In parallel she started her own line of research specializing in Medieval and Early Modern palaeography. Her discussion of over 100 plague treatises from 1348 to 1485 appeared in 1916. During Charles' absence on war service she also began to dedicate herself to the monumental project of cataloguing all medical and scientific manuscripts in Great Britain and Northern Ireland from the Middle Ages to the early modern era. She had found over 30,000 by the end of 1918, presenting her results at the History of Medicine Society, the first women to do so in the history of the Society. The first volume of her catalogue of alchemical manuscripts was published in 1924 by the Union Académique Internationale, focussing on the Greek manuscripts. A further three volumes appeared in the years up to 1931, dealing with Latin and vernacular manuscripts. Based on her experiences with this project Dorothea Singer gave presentations on palaeography at the University of California, where the Singers stayed in 1930 and 1932 (Charles Singer had accepted invitations as visiting professor). Dorothea Singer's card index on the project survives to this day in the Department of Manuscripts at the British Library, where it fills over 100 boxes.

In the early 1930s Dorothea Singer began to study the work of Giordano Bruno, producing a first draft of a monograph on the subject by 1932. Yet the escalating political crisis in central Europe increasingly absorbed the socially committed Singers, leaving little time for historical research. While Charles became active in the mission of the Society for the Protection of Science and Learning, founded in 1933 in reaction to antisemitic discrimination in Nazi Germany, Dorothea welcomed refugees and arranged for their placement. At times she herself offered English conversation lessons in an effort to help scientific refugees to become 'America ready'.
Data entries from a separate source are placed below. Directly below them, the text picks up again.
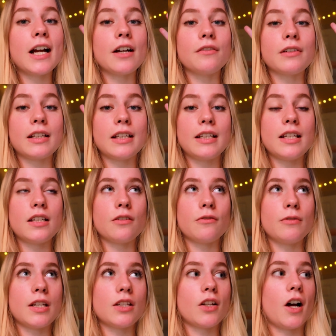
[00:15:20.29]
I really need to
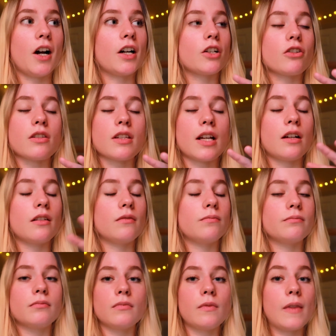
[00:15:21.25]
restock on just like
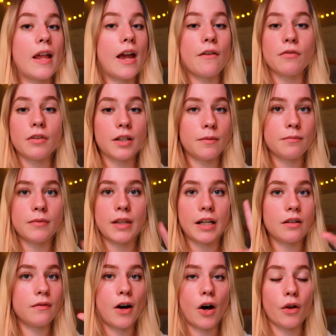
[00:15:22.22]
every
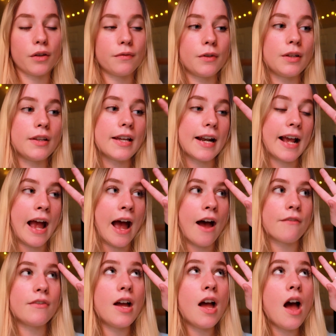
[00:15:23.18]
like all the food that I
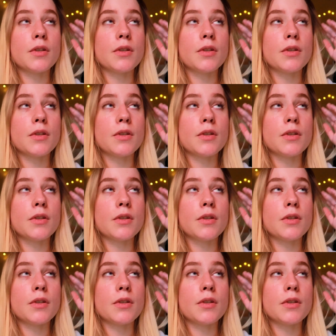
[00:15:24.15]
have.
After the end of World War II Dorothea Singer was able to return to her studies. In December 1946 her essay on alchemical texts under Plato's alleged authorship appeared in the journal Ambix, followed by a long treatise (in three parts) on the Scottish physician Sir John Pringle in 1949 and 1950. Her intellectual biography on Bruno came out in 1950 under the title Giordano Bruno: his life and thought, containing her commentated translation of Bruno's third philosophical dialogue, De l'infinito, universo e mondi of 1584 (On the infinite, the universe and the worlds).
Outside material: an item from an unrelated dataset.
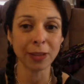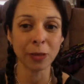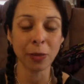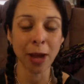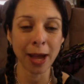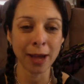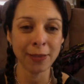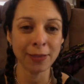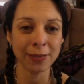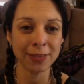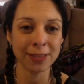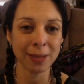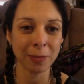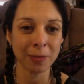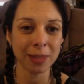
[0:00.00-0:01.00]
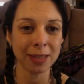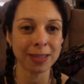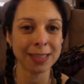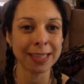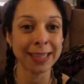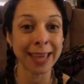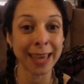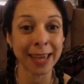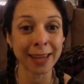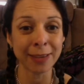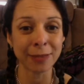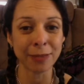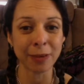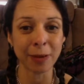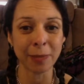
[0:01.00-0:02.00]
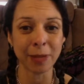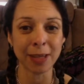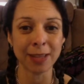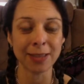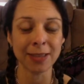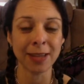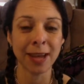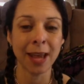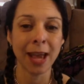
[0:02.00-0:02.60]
You have something to gain from it.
In 1956, Dorothea Singer was awarded the George Sarton Medal jointly with her husband. For many years she served on the managing board of the Académie Internationale d'Histoire des Sciences (founded in 1928), as well as vice president of the Union International d'Histoire des Sciences, over whose bibliographical commission she presided for many years. She also was a founding member of the British Society for the History of Science and its first vice president from 1947 to 1950, as well as a member of several other academic societies. With a number of eminent scientists of her time she was in close contact, among them Julian Sorell Huxley as well as the biochemist and sinologist Joseph Needham, the greatest authority on Chinese history of science of his era. With Needham she conducted an extensive correspondence.

The Singers resided in London until 1914, when they moved to Oxford as Charles started to work with Sir William Osler on the history of medicine. In 1920 they relocated to Highgate, London. From 1934 they rented Kilmarth, a stately home on a cliff not far from the fishing village Fowey, near Par in Cornwall. Here Dorothea Waley Singer died four years after her husband on 24 June 1964. At Kilmarth the Singers were succeeded by the novelist Daphne du Maurier. The house, whose foundations date back to the 14th century, formed the background of du Maurier's novel of time travel, The house on the strand (1969).